Vor ein paar Tagen habe ich das lektoratsreife Manuskript von Pandaemonia II an den Verlag geschickt. Im letzten Überarbeitungsdurchgang habe ich das Skript noch einmal um rund 3.000 Wörter gekürzt und am Stil gearbeitet. Da es noch ein bisschen dauert, bis meine Lektorin mit der Redaktion anfängt, gehe ich den Text vielleicht in ein paar Wochen noch einmal durch. Viele Sachen findet man oft erst mit ein bisschen Abstand zur Geschichte, Fehler im Sprachrhythmus zum Beispiel, die man einfach überliest, wenn man gedanklich noch zu nah dran ist.

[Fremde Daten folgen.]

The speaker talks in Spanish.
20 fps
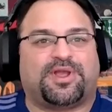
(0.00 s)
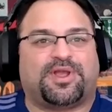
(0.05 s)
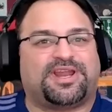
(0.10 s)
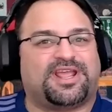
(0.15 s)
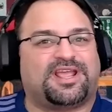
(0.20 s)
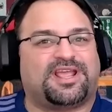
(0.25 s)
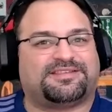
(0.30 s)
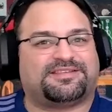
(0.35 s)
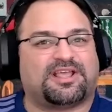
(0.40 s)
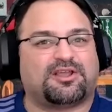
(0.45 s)

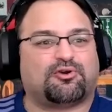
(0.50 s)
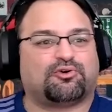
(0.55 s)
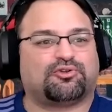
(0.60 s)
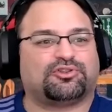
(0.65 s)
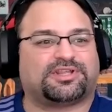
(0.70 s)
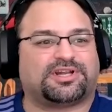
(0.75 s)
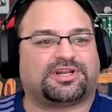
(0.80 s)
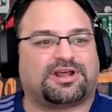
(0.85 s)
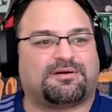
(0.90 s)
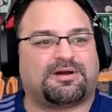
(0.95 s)
venía y se
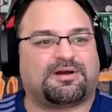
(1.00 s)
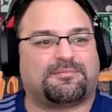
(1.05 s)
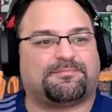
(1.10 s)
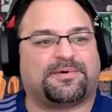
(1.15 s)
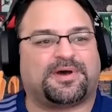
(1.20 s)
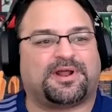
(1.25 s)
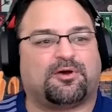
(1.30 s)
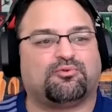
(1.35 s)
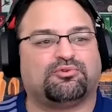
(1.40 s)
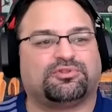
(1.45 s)
encontraba
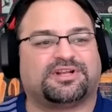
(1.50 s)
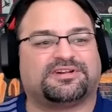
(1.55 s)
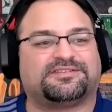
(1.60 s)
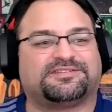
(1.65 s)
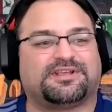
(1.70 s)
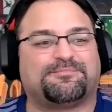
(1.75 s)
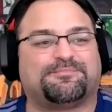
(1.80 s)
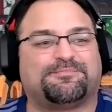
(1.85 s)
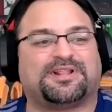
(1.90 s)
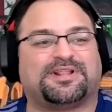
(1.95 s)
para un
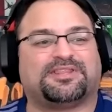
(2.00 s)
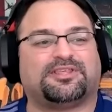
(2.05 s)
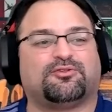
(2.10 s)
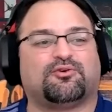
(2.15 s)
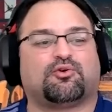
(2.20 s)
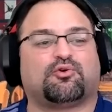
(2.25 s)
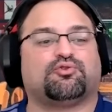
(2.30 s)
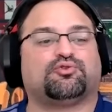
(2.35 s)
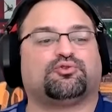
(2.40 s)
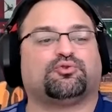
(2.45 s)
tercer
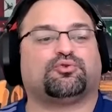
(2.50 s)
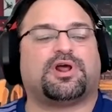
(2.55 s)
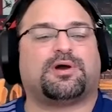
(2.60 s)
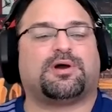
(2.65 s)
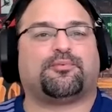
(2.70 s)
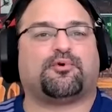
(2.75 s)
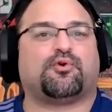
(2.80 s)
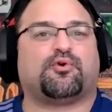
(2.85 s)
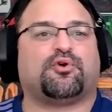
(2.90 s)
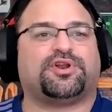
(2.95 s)
partido contra
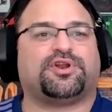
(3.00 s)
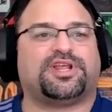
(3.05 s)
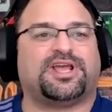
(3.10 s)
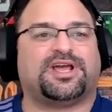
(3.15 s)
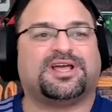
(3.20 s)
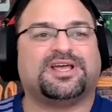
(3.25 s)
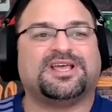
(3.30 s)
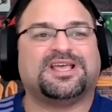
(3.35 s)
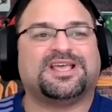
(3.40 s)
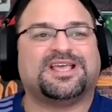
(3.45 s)
una
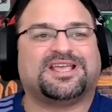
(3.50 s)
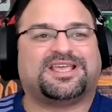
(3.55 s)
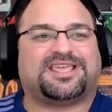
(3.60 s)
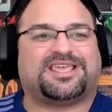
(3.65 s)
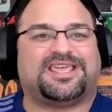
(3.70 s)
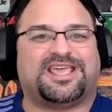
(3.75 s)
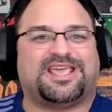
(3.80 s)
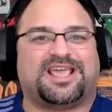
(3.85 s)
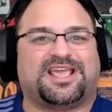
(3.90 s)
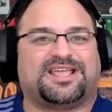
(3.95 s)
Polonia,
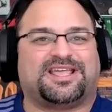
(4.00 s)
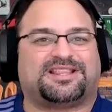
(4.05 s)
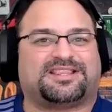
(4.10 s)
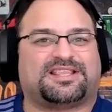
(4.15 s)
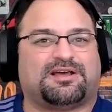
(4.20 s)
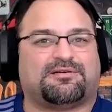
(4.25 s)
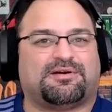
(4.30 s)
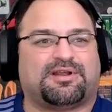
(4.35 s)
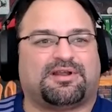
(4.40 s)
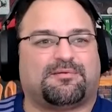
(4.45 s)
quien
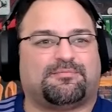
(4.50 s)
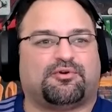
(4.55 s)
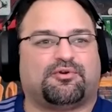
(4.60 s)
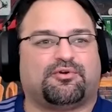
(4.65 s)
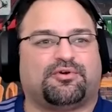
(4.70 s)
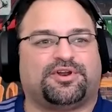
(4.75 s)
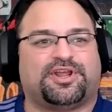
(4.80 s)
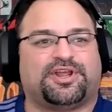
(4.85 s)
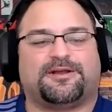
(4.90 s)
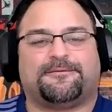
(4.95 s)
estaba la
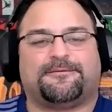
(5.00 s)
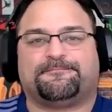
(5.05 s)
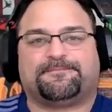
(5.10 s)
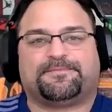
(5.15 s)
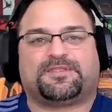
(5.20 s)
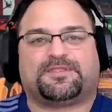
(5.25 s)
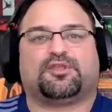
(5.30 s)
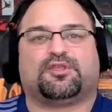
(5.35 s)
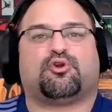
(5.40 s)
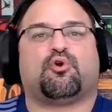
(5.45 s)
Polonia
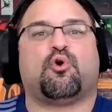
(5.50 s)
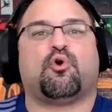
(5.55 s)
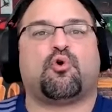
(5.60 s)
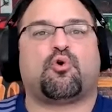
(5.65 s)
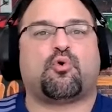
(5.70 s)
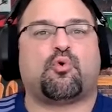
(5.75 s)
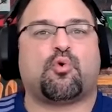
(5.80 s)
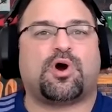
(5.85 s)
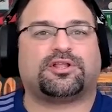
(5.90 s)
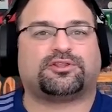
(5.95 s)

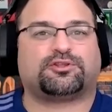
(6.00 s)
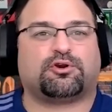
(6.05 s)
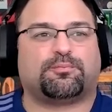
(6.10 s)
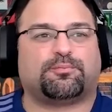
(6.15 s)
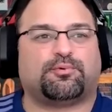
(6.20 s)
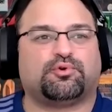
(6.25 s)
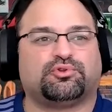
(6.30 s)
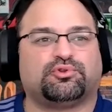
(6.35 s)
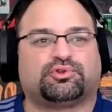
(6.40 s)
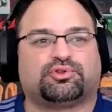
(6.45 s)
con
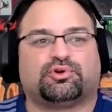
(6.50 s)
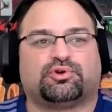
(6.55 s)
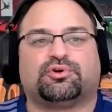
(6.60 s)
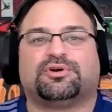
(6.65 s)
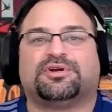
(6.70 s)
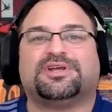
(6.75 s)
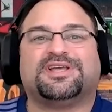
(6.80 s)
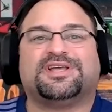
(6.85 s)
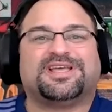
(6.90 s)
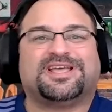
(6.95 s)
cuatro
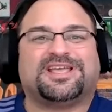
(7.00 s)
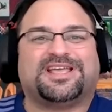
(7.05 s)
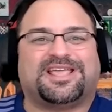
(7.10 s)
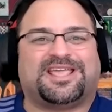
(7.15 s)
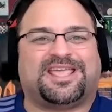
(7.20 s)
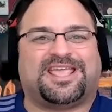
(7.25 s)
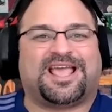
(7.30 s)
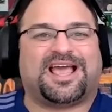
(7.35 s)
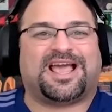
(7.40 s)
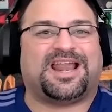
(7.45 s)
puntos
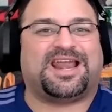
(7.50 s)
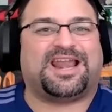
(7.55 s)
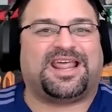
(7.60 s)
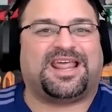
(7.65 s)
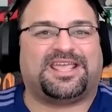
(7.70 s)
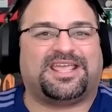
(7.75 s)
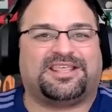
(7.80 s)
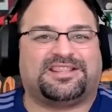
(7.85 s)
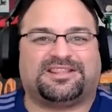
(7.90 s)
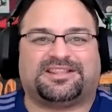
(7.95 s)
y al
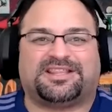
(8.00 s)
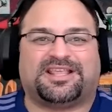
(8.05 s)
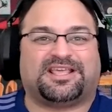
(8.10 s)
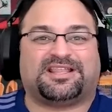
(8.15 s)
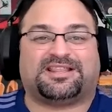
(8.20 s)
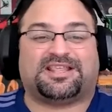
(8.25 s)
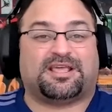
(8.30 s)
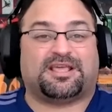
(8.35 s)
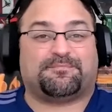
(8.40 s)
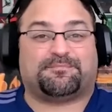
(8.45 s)
ley
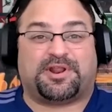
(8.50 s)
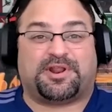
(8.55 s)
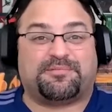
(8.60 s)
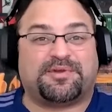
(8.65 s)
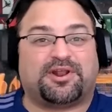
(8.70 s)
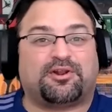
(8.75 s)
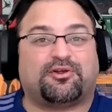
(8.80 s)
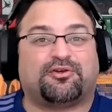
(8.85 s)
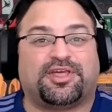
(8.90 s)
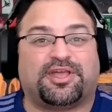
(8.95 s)
de,
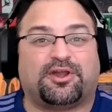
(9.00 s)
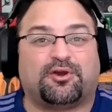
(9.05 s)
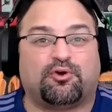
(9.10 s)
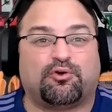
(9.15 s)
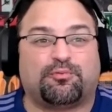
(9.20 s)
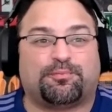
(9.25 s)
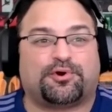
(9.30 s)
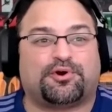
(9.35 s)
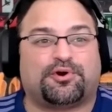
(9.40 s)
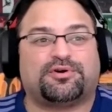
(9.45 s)
primero de
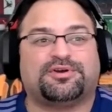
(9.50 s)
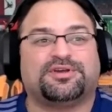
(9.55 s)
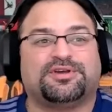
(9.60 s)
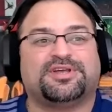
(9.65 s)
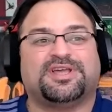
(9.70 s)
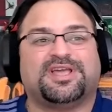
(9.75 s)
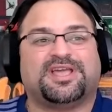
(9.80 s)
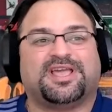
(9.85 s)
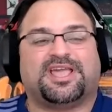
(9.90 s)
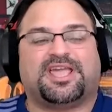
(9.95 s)
grupo
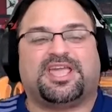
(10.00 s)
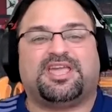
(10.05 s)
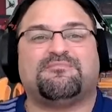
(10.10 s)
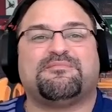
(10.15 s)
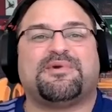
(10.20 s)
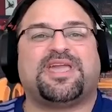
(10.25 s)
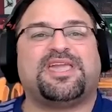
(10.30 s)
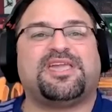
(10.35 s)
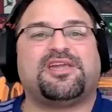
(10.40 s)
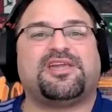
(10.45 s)
y
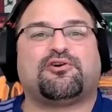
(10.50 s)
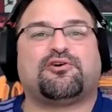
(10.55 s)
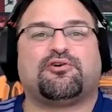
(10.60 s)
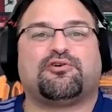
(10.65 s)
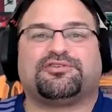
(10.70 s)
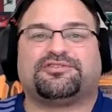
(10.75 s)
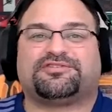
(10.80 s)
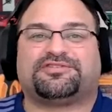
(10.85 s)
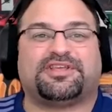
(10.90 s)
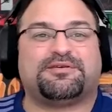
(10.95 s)

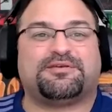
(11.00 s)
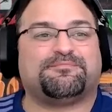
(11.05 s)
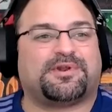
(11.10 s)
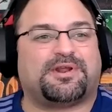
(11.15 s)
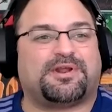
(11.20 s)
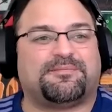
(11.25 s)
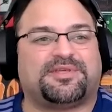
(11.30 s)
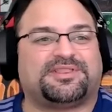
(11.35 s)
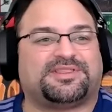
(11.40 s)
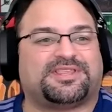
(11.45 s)
México
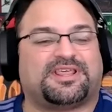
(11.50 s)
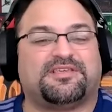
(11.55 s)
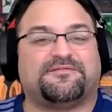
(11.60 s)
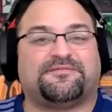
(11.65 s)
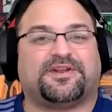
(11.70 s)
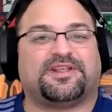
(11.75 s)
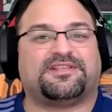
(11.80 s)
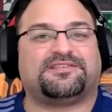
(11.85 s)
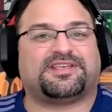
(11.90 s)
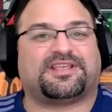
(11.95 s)
simplemente a
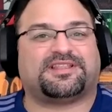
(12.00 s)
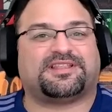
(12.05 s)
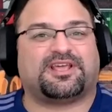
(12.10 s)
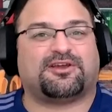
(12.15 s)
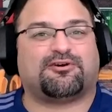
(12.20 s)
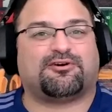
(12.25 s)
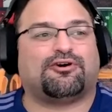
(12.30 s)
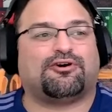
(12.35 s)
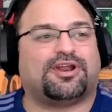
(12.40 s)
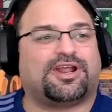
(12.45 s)
diferencias
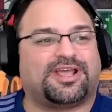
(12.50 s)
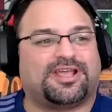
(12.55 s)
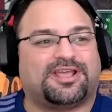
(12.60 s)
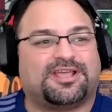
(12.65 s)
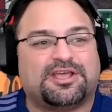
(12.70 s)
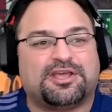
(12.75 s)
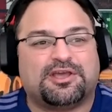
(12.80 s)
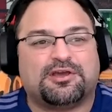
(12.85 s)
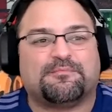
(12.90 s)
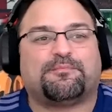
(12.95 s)
de goles
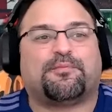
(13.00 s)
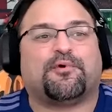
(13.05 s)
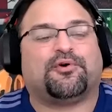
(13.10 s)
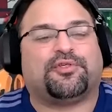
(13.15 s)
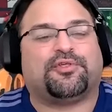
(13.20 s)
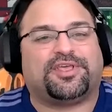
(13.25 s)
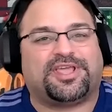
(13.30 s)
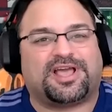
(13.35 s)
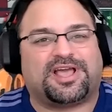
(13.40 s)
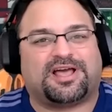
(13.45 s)

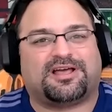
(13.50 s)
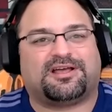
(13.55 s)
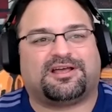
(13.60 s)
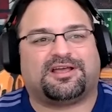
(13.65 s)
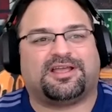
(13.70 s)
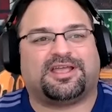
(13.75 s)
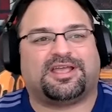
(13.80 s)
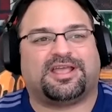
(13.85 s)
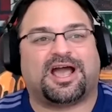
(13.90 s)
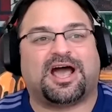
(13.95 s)

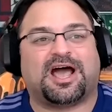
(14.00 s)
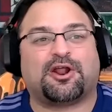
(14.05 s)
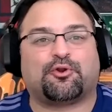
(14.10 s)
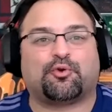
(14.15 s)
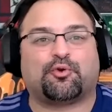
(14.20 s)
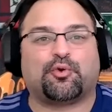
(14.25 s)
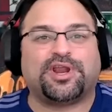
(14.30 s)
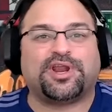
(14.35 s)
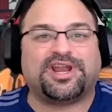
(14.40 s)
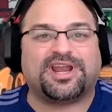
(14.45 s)
podía eh,
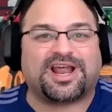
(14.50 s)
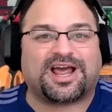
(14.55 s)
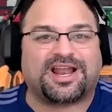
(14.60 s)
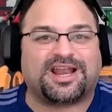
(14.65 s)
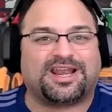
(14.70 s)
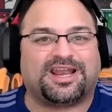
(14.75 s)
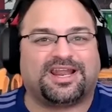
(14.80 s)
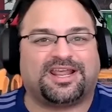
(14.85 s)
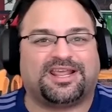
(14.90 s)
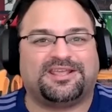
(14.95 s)

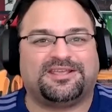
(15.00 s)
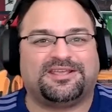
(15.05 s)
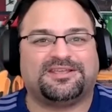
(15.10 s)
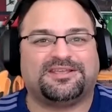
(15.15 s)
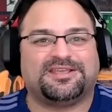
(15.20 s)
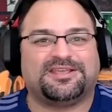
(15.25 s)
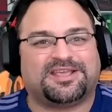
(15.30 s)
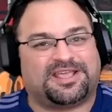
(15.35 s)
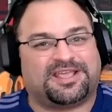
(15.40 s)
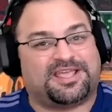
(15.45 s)
arruinarle
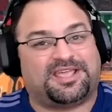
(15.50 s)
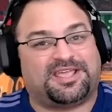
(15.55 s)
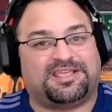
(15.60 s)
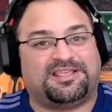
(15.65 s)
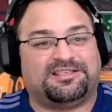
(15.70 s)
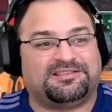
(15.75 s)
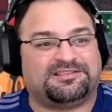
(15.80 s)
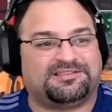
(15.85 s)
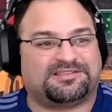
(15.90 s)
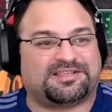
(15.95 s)

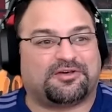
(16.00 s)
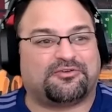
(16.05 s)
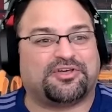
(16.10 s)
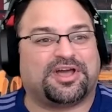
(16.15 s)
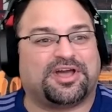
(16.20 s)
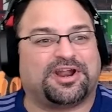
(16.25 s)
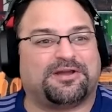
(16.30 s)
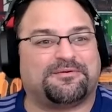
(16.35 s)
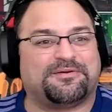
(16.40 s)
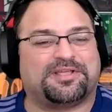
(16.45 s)
y
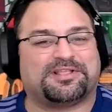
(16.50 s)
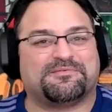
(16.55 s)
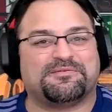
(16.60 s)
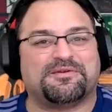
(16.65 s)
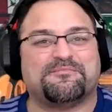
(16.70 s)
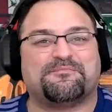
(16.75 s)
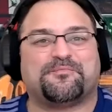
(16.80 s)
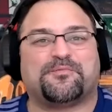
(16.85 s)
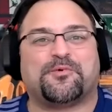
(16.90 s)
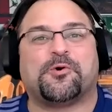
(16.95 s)
Saudi Arabia
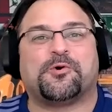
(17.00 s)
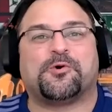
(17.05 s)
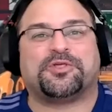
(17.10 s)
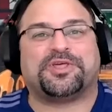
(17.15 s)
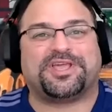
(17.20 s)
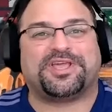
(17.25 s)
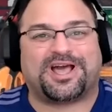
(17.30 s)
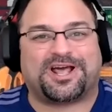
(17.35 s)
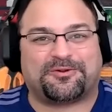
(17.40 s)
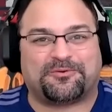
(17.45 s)
también
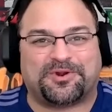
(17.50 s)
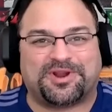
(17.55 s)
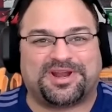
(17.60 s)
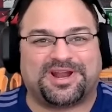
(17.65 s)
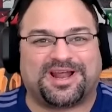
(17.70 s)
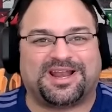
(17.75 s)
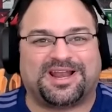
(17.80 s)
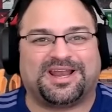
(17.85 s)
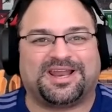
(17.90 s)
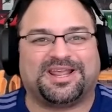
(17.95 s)
podía
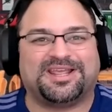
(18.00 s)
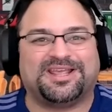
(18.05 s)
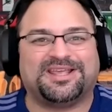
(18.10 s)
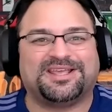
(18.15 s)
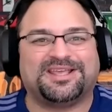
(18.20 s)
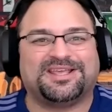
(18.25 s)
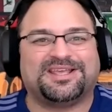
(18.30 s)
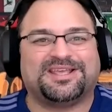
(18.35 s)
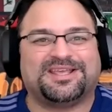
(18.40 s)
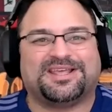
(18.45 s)
arruinarle
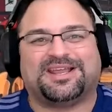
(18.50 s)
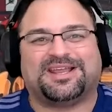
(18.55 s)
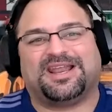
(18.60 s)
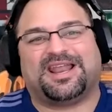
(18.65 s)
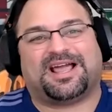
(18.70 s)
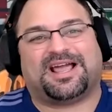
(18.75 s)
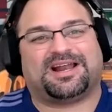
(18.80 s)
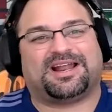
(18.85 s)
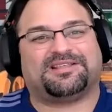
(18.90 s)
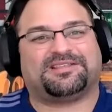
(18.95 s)

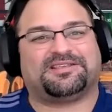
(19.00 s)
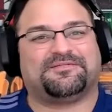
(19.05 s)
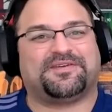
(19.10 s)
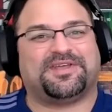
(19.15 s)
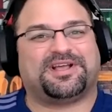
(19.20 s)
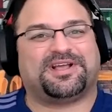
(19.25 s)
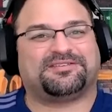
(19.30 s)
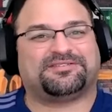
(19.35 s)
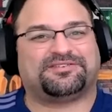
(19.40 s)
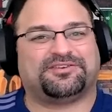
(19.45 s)
la
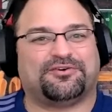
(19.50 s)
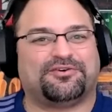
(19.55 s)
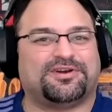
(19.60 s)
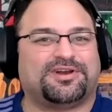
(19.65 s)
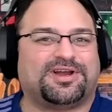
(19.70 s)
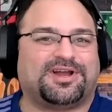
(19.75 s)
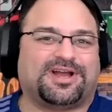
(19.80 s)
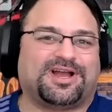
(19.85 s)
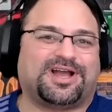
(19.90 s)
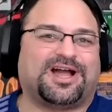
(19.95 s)

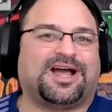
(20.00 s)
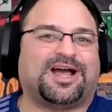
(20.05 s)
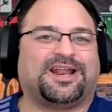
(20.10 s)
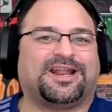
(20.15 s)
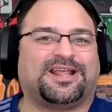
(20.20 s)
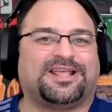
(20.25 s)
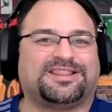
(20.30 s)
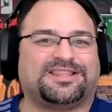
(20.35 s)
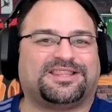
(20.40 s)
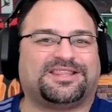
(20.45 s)
clasificación a
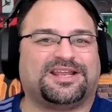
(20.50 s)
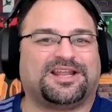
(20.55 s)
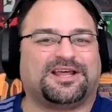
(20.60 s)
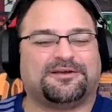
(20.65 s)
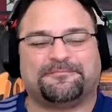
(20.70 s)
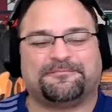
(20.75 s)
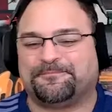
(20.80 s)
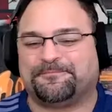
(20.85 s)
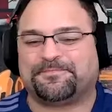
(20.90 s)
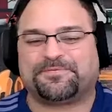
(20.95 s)

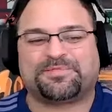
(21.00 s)
Argentina.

Seit Anfang der Woche arbeite ich an Band III der Reihe. Zuerst musste ich meine über drei Notizbücher verteilten Notizen ordnen und abtippen. Jetzt bringe ich das alles in eine sinnvolle Ordnung und versuche, aus ungefähr 15.000 Wörtern Textfetzen und losen Ideen eine funktionierende Handlung zu basteln. Den ganz groben Plot habe ich zwar schon vor langer Zeit festgelegt, aber der Teufel steckt bekanntlich im Detail. Logik (Was geht?) und Dramaturgie (Was ist spannend?) behindern sich leider manchmal gegenseitig, d.h. ich muss zuerst klären, welche Figur welche Informationen hat, wer als nächstes was tut usw., bevor ich planen kann, wie das Ganze auf möglichst interessante Weise abläuft.

Nur eins weiß ich schon jetzt: Dieses Buch wird dick.